J'avais tout perdu, mon ancienne vie, ma patrie, mon monde... mon espace temps... même mes capacité à parler ne me servaient plus à rien ici ; leur langage m'était totalement inconnue. La seule chose qui me donna une vague idée de l'endroit où je me trouvais, était le décor ; maisons en bois, chemins de terre battue, les vêtements aux couleurs mornes... je devais me trouver en Asie vers le début de la renaissance... ou peut-être même après... après tout, mes connaissances en la matière, étaient plus que limitées.

Je regardai ma montre, l'aiguille ne bougeait plus... elle avait due prendre l'eau lors de mon arrivée ; un magnifique saut carpé dans une mare plutôt vaseuse. A vrai dire, j'avais à peine eu le temps d'en sortir, que j'étais tombée nez à nez avec des personnes coiffées de chapeaux en bambou qui, quand ils m'ont vue, se sont reculés d'au moins quatre mètres ; étais-je vraiment si terrifiante que ça ?

Après ça, ils m'ont encerclée et attachée puis enfermée dans une cage avec d'autres prisonniers, pour quelle raison ? L'esclavage, le trafic de cheveux, la prostitution ou peut-être tout à la fois, je n'en savais rien... mais une chose était sûre, c'est que je devais vraiment être un drôle d'oiseau ici, car les adultes ne me quittaient pas du regard, et les enfants me montraient très souvent du doigt en parlant à leurs parents qui les attiraient vers eux en me dévisageant encore et toujours.

Vingt nuits avaient passé depuis ma capture, donc plus de deux semaine à manger une bouillie de riz infâme avec des choses que gigotaient dedans. Au départ, j'avais vraiment été tentée de faire la fine bouche, mais partant du principe qu'une bouchée de moins, était égale à un jour de moins à vivre, je pris sur moi, et fermant les yeux avalai la totalité de mon bol.

Les caravanes s'étaient arrêtées dans une clairière, et alors que je venais d'entamer ma maigre pitance, j'entendis des cris de douleur ainsi que des mots aboyés, leurs donnant l'apparence d'ordres.

Bientôt, un jeune garçon vint nous rejoindre dans la cage, sa bouche en sang et un morceau de chair coincé entre ses dents serrées. Il se releva bien vite, et se jeta contre les barreaux de la cage, allant jusqu'à mordre ces derniers dans un acte désespéré de sortir. Toutefois, personne ne vint l'aider et pour le calmer, l'un des supposés marchands d'esclaves, lui donna un bon coup de bâton sur les doigts ainsi que sur la tête. Assommé, le gamin ne bougea pas et étrangement, même après tout ça, personne ne sembla avoir la moindre compassion pour le petit être. J'aurais bien fait quelque chose, mais j'étais à l'exacte opposé de la cage, et une marée humaine me barrait le passage.
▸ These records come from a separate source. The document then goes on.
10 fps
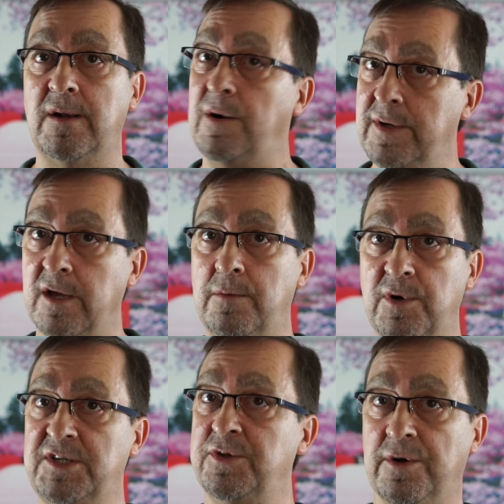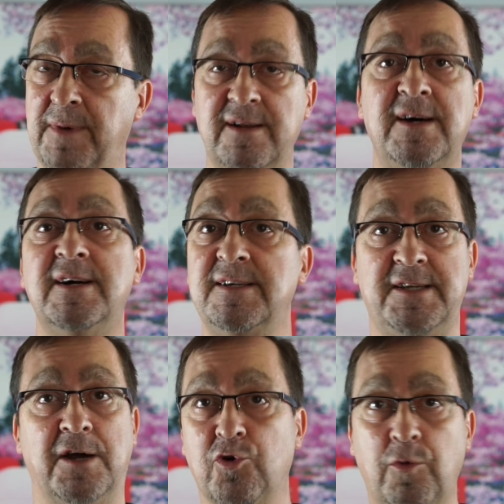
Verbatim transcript: aunque como es normal, se han,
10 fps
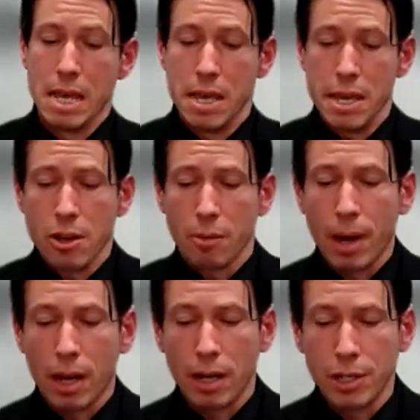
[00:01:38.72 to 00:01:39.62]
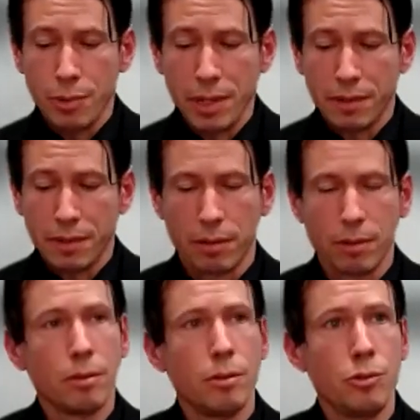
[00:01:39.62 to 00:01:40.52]
et ayant par la suite
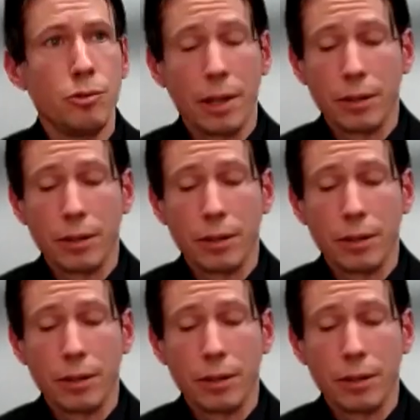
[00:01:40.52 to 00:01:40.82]
dû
La nuit arriva bien vite, sa froidure également et, tentant tant bien que mal de garder une température à peu près normale, les prisonniers s'étaient resserrés les uns contre les autres, mais prenaient grand soin d'éviter le gosse... ainsi que moi. Je comprenais la méfiance qu'ils avaient à mon égare ; une barbare de l'Est avec des habits bizarre et qui ne parle pas la langue... j'avais de quoi déstabiliser. Mais ce garçon, pourquoi ne pas l'accepter ? Il était clairement asiatique, ses vêtements ne dépareillaient pas de ceux des autres... alors pourquoi le laisser dans le froid ?

Je ne voulais pas attirer l'attention sur moi plus que d'ordinaire mais, prenant sur moi, je me levai avec beaucoup de mal et, enjambant les têtes, j'arrivai dans le coin où se trouvait l'enfant ; il tremblait. Je l'attrapai, et m'asseyant contre les barreaux, le couvris de mon châle en l'entourant de mes bras ; si nous étions les deux parias du convoi, alors une collaboration s'imposera.